À la gare de Poitiers, où ils arrivaient à la fin de l’après-midi, M. et Mme Busset, froids, sévères et gourmés, attendaient leur passage, et leur remirent quelques paquets, réclamés par Estelle.

— Alors, vous vous installez chez M. Marcenat ? fit l’oncle, plus bilieux que jamais… Vous préférez l’hospitalité étrangère à celle de votre famille ?…

— Vous êtes assez grands pour voler de vos propres ailes ! opina Mme Busset, d’un air figue et raisin. C’est égal ! Une jeune fille ne peut montrer trop de circonspection ! Je ne sais ce qu’on en pensera, mais…

Cet « on » occulte et fatidique, représentant tous les Busset et sous-Busset qui constituent l’opinion, Estelle se sentait de force à le braver.

— Je ne pense qu’à sauver mon frère ! répondit-elle simplement. Que chercherait-on au delà ? Et que m’importe ?

Une heure plus tard, les deux voyageurs atteignaient enfin Lusignan. Dès la station, Mélusine, sculptée au fronton d’une porte, les gratifia de son sourire de bienvenue.
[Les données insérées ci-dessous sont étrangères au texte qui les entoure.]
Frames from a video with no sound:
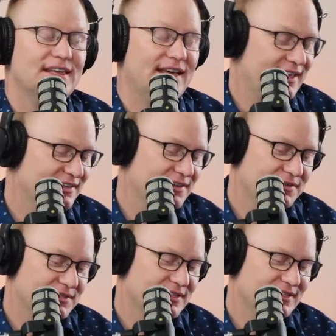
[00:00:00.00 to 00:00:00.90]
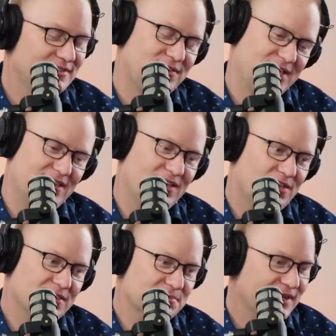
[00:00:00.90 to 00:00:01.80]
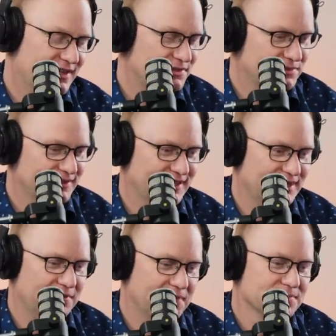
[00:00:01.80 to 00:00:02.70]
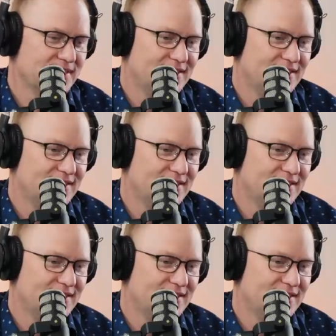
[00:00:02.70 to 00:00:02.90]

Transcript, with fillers: Yeah, no, it, well, not all in my house, but anyway.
Et Adrien l’implorait dans une solennelle invocation :

— Sois-moi tutélaire, ô merveilleuse ! Je viens ici pour t’honorer.

Toute la ville haute à traverser, par une longue rue tortueuse, entre les pignons anciens, et sur le plateau où s’étendait le forail, herbeux comme une prairie, ils virent se dresser le grand logis, coiffé de tuiles brunes, et escaladé par les glycines et les rosiers grimpants. Sur le seuil, une bonne vieille, réjouie et serviable, saluait cordialement leur arrivée et s’empressait de leur ouvrir les portes. Les grandes pièces apparaissaient presque vides, et Mme Adèle s’en excusait. Tant de meubles avaient été enlevés, à la mort de l’oncle Jacques, par la sœur et les cousins de M. Marcenat !…

Mais cette pénurie matérielle touchait peu les deux jeunes gens. Par toutes les fenêtres entrait la vision du printemps en fête, sous le ciel rose du crépuscule. Et ravis, ils s’appelaient d’une croisée à l’autre pour admirer un aspect du jardin ou de l’horizon.

— Un vrai nid d’artistes, répétait Gerfaux, électrisé. Ce que notre poète s’extasiera !

Et les ruines du château de Mélusine étaient là, toutes proches. Ce soir même, Adrien put errer, au clair de lune, parmi les pans de murs, revêtus de lilas sauvages, où revenait pleurer la fée déchue.